_YOUR GOAL_
Set down each line of the material that follows, exactly, with no pictures.

_ENTRIES SHOWN_
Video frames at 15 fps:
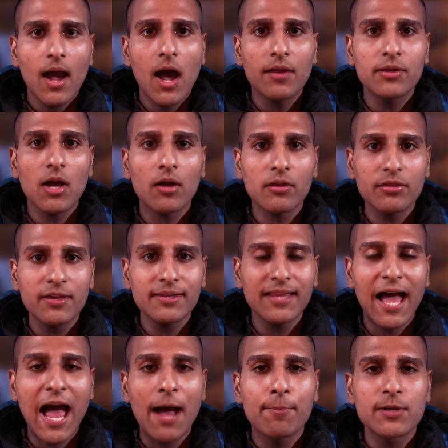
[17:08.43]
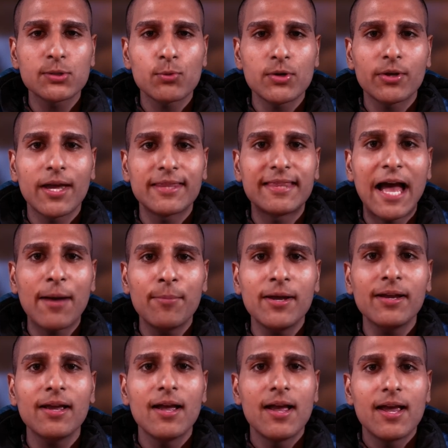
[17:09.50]
And the other thing that happens when you get that
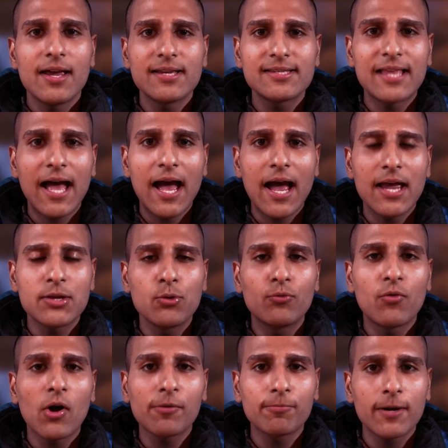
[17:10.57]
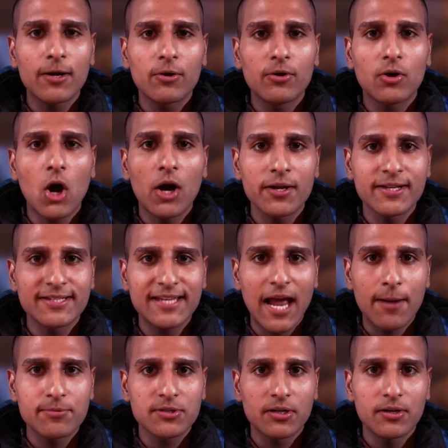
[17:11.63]
big is that you fall prey to audience
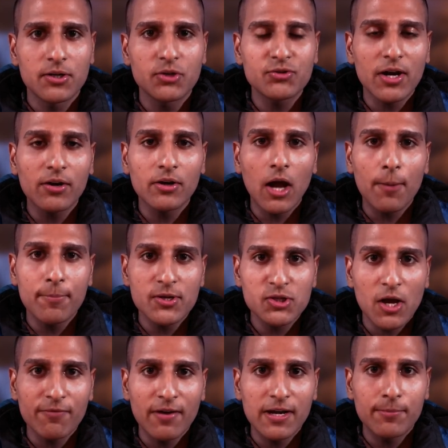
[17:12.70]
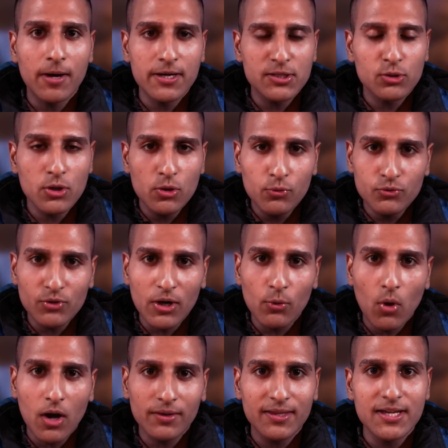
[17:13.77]
capture. You try to not piss off anybody, so you try to
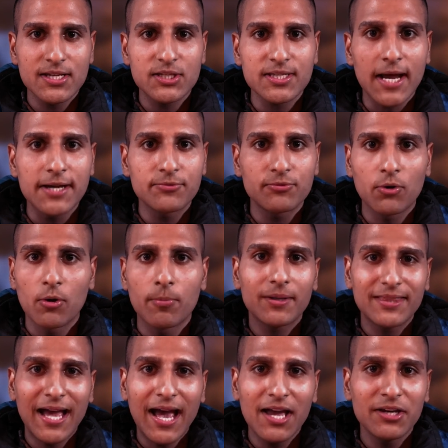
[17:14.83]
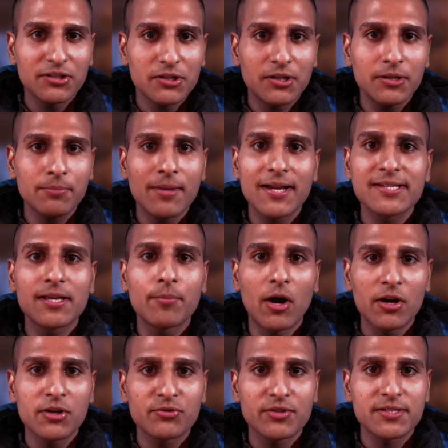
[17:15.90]
walk this tightrope. But that in turn makes them
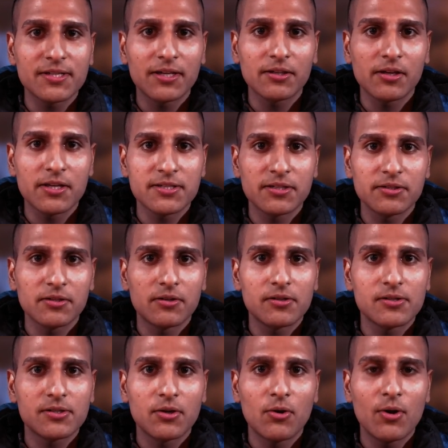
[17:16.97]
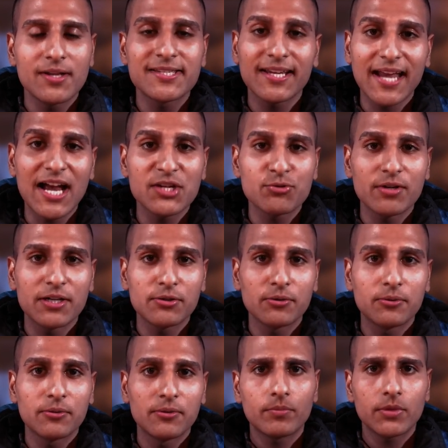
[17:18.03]
uninteresting to listen to, so it's a
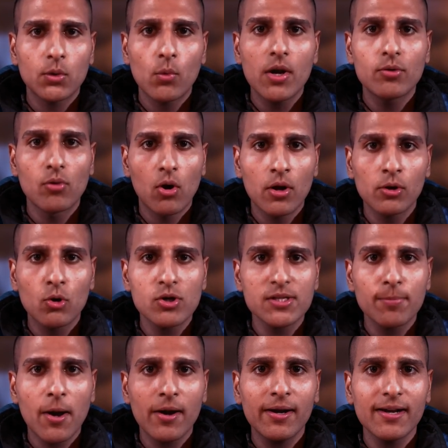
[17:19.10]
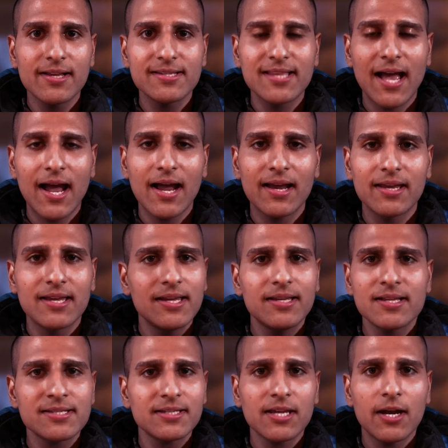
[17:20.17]
catch-22. The way Rogan goes about it is that he
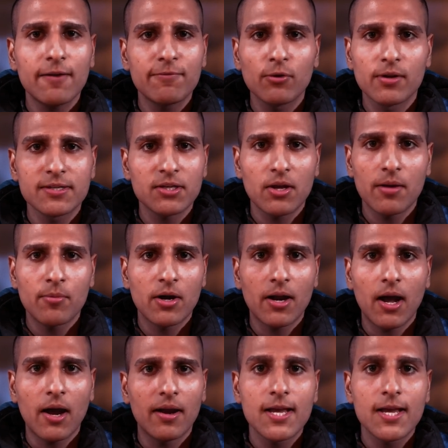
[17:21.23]
doesn't care if you listen to him or not.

_ANSWER TO THE PROBLEM_
Video frames at 15 fps:
[17:08.43]
[17:09.50]
And the other thing that happens when you get that
[17:10.57]
[17:11.63]
big is that you fall prey to audience
[17:12.70]
[17:13.77]
capture. You try to not piss off anybody, so you try to
[17:14.83]
[17:15.90]
walk this tightrope. But that in turn makes them
[17:16.97]
[17:18.03]
uninteresting to listen to, so it's a
[17:19.10]
[17:20.17]
catch-22. The way Rogan goes about it is that he
[17:21.23]
doesn't care if you listen to him or not.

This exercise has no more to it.